The generation of ROS in response to the high concentrations of glucose also cause mitochondrial dysfunction and trigger β-cells apoptosis (Hodgin et al., 2013). In addition, previous reports suggest that β-cells failure and diabetes is associated with inflammatory response; mitochondrial oxidative stress and induction of apoptosis are interrelated (Jialal et al., 2002). Increased IL-1β is an indicator of the toxic effects of elevated glucose concentrations. In addition, it was confirmed that IL-1β impairs insulin release and induce Fas expression, which enable Fas-triggered apoptosis in human islets (Giannoukakis et al., 1999). Most interestingly, we found in our study, the IL-1 β and IFN-γ was increased might be due to the high glucose induced immune response. Maedler et al. (2002) also demonstrate that high concentrations of glucose induce IL-1β production and secretion in human β cells, leading to Fas receptor upregulation, NF-κB activation; β cell apoptosis and dysfunction. Together, the above findings led us to hypothesize that high glucose may induce IL-1β secretion from β cells in the absence of an autoimmune process.

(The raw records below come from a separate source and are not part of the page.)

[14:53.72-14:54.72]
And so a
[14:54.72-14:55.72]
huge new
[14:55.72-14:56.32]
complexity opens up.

Mitochondrial dependent apoptotic pathway involves reduction of the mitochondrial potential, leakage of cytochrome C from mitochondria (Ly et al., 2003). RIN-5F cells cultured in high glucose up regulated TNF-α, Fas and its adaptor protein FADD in death receptor-dependent pathways. It may be due to the increased Bax/decreased Bcl-2 expression, which release cytochrome C via up regulating CYP1A, subsequently activated extrinsic pathway. Those observations indicate that chronic exposure to elevated glucose levels increases apoptosis in pancreatic islets and these cytotoxic effects could be mediated by oxidative stress. However, AE treatment significantly quenching the ROS generation and possibly down regulate the intrinsic and extrinsic apoptotic signaling gene expression, which decrease the high glucose induced toxicity to RIN-5F cells.

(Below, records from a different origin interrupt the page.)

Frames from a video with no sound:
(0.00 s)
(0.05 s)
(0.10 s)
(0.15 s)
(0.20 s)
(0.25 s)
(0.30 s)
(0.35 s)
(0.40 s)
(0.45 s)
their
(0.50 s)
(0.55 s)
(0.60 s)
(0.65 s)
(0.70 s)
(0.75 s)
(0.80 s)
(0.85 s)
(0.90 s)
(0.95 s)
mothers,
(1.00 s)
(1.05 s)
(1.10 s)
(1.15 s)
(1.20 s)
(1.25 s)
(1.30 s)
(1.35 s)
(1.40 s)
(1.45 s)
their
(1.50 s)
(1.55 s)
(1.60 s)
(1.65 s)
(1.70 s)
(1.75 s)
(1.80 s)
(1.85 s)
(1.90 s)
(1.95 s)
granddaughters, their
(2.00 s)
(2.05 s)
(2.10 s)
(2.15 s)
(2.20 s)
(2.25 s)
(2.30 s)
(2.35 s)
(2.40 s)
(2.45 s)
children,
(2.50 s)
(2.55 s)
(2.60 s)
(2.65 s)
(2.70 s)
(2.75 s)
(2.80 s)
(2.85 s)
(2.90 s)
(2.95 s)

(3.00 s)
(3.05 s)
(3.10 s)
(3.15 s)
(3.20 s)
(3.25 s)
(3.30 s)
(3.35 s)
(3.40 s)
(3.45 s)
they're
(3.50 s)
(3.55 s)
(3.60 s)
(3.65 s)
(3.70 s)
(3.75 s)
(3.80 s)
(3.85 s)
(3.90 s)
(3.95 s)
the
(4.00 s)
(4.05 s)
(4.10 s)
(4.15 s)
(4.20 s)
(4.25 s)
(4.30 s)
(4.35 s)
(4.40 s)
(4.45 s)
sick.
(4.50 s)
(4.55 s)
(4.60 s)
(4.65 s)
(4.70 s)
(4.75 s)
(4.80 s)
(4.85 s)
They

Noteworthy that AE treatment to RIN-5F cells produce significantly higher insulin secretion in glucose stimulated conditions, relatively low generation of ROS. The stimulation of insulin secretion by AE depends on the severity of hyperglycemic condition, which was not related to cellular stress or altered mitochondrial dynamics. In our previous study, we have confirmed that nymphayol possibly improve early phase glucose stimulated insulin secretion and restoring cellular insulin sensitivity in vitro (Subash-Babu et al., 2015).
In conclusion, Aloe-emodin protects RIN-5F pancreatic β cells from glucotoxicity. Also AE restored the normal responsiveness to glucose and basal insulin secretion in hyperglycemic condition. Aloe-emodin may be a therapeutic agent to overcome β-cell failure that occurs most of the chronic type 2 diabetic patients.
The authors would like to extend their sincere appreciation to the Deanship of Scientific Research, King Saud University for its funding of this research through the Research Group Project No. RG-1435-045.
CONFLICTS OF INTEREST
The authors declare no conflicts of interest.